> [WHAT IS EXPECTED]: Images stay out. Everything else in the records is repeated exactly.

> [RECORDS SUPPLIED]:
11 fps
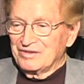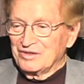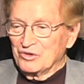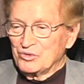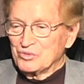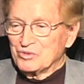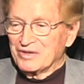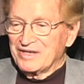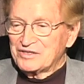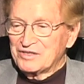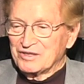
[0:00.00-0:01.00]
known you were going to
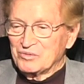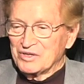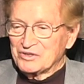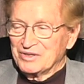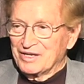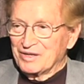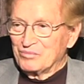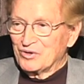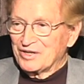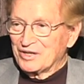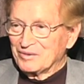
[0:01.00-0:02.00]
ask that question, I'd have
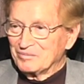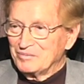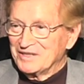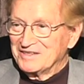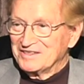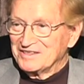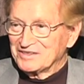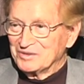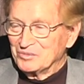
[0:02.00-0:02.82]
brought out a big list,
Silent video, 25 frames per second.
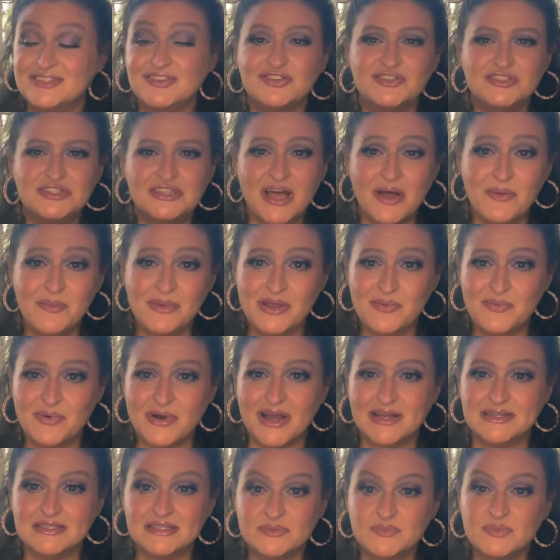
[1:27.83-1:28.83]
There's so many
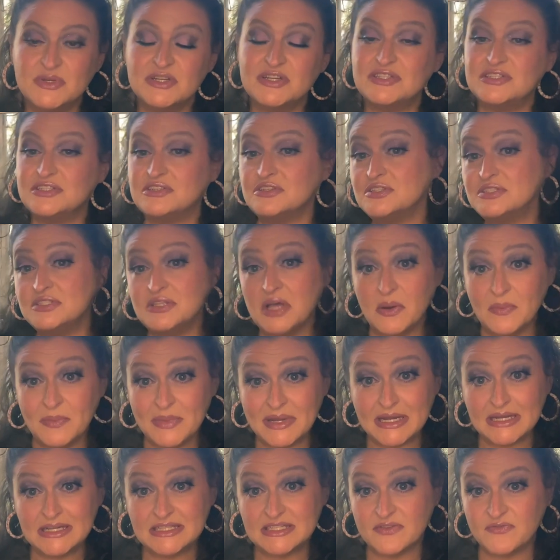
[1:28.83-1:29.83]
prices because there's so
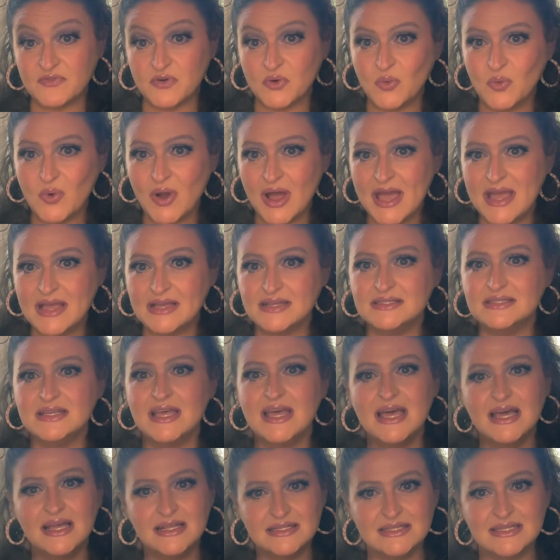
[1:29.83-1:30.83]
many different ways
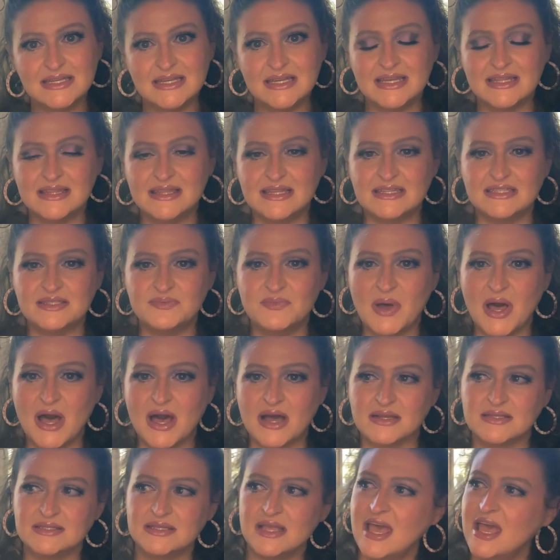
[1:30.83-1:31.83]
to get this
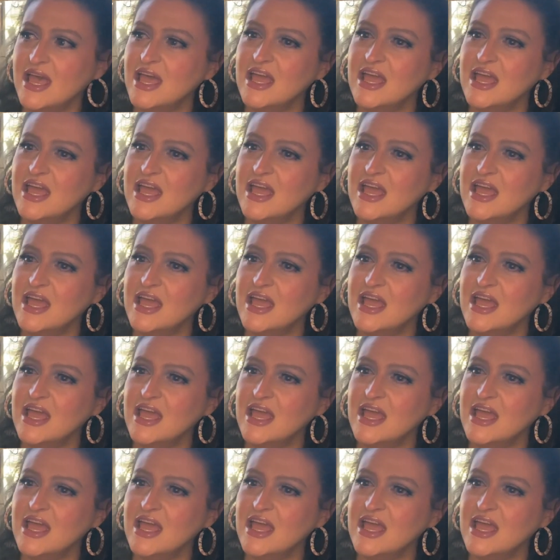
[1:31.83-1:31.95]
box.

> [SOLUTION FOR THIS PROBLEM]:
11 fps
[0:00.00-0:01.00]
known you were going to
[0:01.00-0:02.00]
ask that question, I'd have
[0:02.00-0:02.82]
brought out a big list,
Silent video, 25 frames per second.
[1:27.83-1:28.83]
There's so many
[1:28.83-1:29.83]
prices because there's so
[1:29.83-1:30.83]
many different ways
[1:30.83-1:31.83]
to get this
[1:31.83-1:31.95]
box.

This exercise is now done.